◆ ACTIVITY ◆
Below are entries. Copy exactly the lines running from the line that holds "[0:01.80-0:02.70]" to the line that holds "Transcript: Cancer cells produce this", with both ends included.

◆ DATA EXCERPTS ◆

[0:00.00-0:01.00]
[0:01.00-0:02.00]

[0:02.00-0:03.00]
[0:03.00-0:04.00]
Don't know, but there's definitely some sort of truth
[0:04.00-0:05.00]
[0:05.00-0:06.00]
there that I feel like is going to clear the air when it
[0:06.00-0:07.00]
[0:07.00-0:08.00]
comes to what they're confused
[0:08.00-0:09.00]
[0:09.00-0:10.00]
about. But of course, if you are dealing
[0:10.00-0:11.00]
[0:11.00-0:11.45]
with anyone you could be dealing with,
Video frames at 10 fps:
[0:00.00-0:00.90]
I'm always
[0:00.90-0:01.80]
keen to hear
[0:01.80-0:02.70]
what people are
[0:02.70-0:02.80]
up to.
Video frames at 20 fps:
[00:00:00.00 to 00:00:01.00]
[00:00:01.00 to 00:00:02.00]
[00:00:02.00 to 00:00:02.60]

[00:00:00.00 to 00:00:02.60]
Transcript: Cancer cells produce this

* * *

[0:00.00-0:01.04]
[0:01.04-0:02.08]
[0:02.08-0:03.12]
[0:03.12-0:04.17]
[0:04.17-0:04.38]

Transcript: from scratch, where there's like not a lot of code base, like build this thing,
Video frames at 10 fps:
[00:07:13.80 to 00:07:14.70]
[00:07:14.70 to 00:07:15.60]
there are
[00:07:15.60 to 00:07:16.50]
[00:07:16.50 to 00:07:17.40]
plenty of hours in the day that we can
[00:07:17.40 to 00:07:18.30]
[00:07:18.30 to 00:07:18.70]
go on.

◆ REPLY TO THE TASK ◆
[0:01.80-0:02.70]
what people are
[0:02.70-0:02.80]
up to.
Video frames at 20 fps:
[00:00:00.00 to 00:00:01.00]
[00:00:01.00 to 00:00:02.00]
[00:00:02.00 to 00:00:02.60]

[00:00:00.00 to 00:00:02.60]
Transcript: Cancer cells produce this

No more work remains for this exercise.